Résumés
Résumé
Cet article rend compte du concept de paysage que Charles Péguy (1873–1914) revendique pour parler de ses propres textes, transformant ainsi en catégorie littéraire une catégorie venue des arts visuels. J’y fais l’hypothèse que la référence au paysage découle chez lui de la critique de la modernité, caractérisée non seulement comme intellectualiste mais comme bourgeoise, et qu’elle se comprend à l’intérieur d’une réflexion plus large sur la possibilité du commun en littérature.
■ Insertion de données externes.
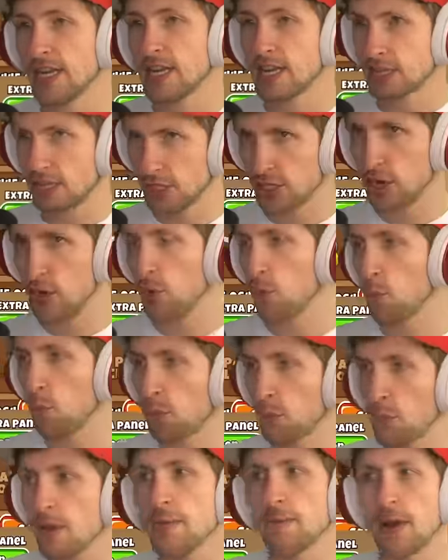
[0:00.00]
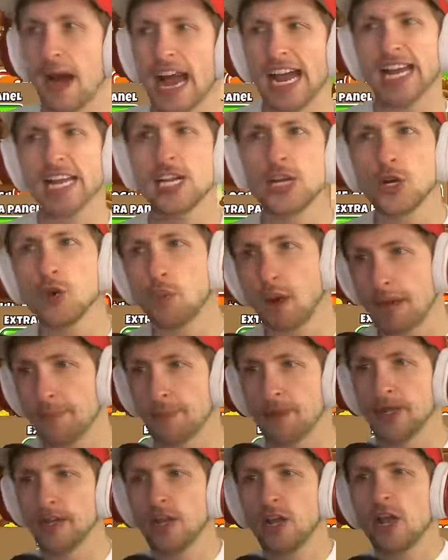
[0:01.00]
So when we buy a new
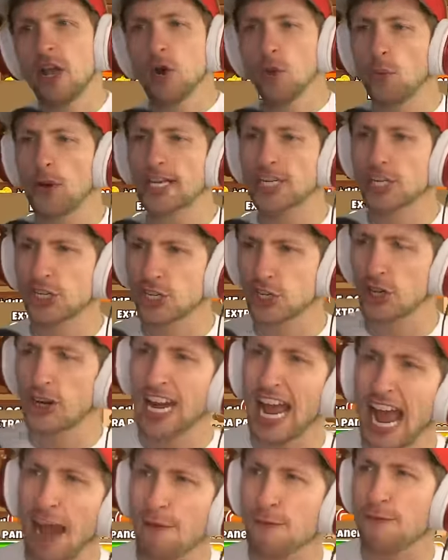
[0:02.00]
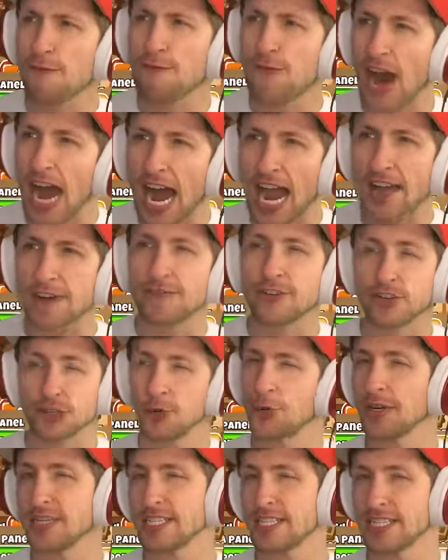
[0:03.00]
weapon, we should have five
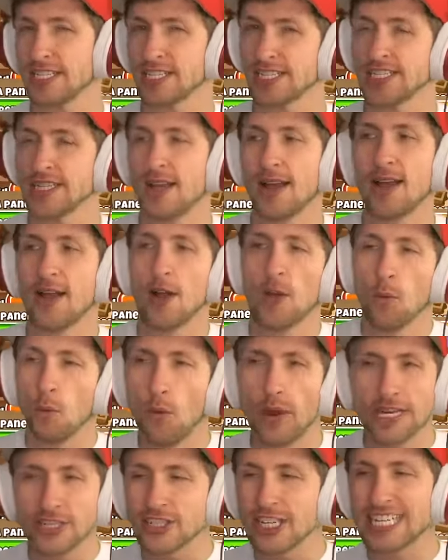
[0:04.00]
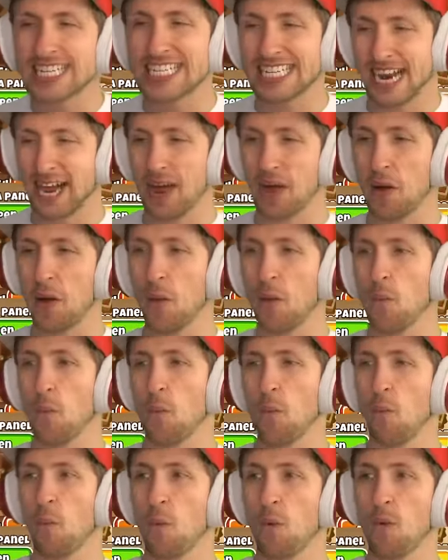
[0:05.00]
choices, which is
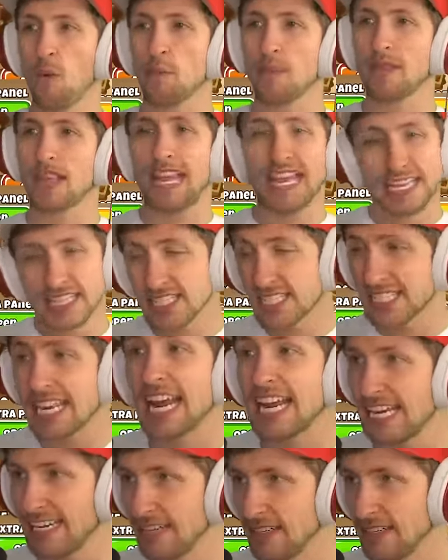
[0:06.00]
insane.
Ce qui se joue ici, c’est la compréhension des lieux communs comme biens communs, et la possibilité de refaire de l’économie une dépendance de la poésie. L’écriture du paysage permet à Péguy d’espérer ramener le capitalisme vers le fonctionnement de l’économie paradisiaque, guidée par un principe de respect de la nature comme ressource partagée. Elle conduit à transformer le texte littéraire en l’équivalent formel d’une image, tout en confirmant la possibilité de miser sur la littérature pour changer le monde.
Abstract
This paper analyzes the concept of landscape that Charles Péguy (1873–1914) uses to describe his own texts, thus transforming a category from the visual arts into a literary one. My hypothesis is that the reference to the landscape arises from Péguy’s criticism of modernity, characterized not only as intellectualist but as bourgeois, and that it has to be understood within a broader reflection on the possibility of community in literature. What is at stake here is an understanding of commonplaces as literary “commons,” and an understanding of economy as a potential subproduct of poetry. In turning his own texts into formal equivalents of a landscape, Péguy can hope to convert capitalism back into a paradisiacal economy, guided by a principle of respect for nature as a shared resource. He also confirms the possibility to rely on literature to change the world.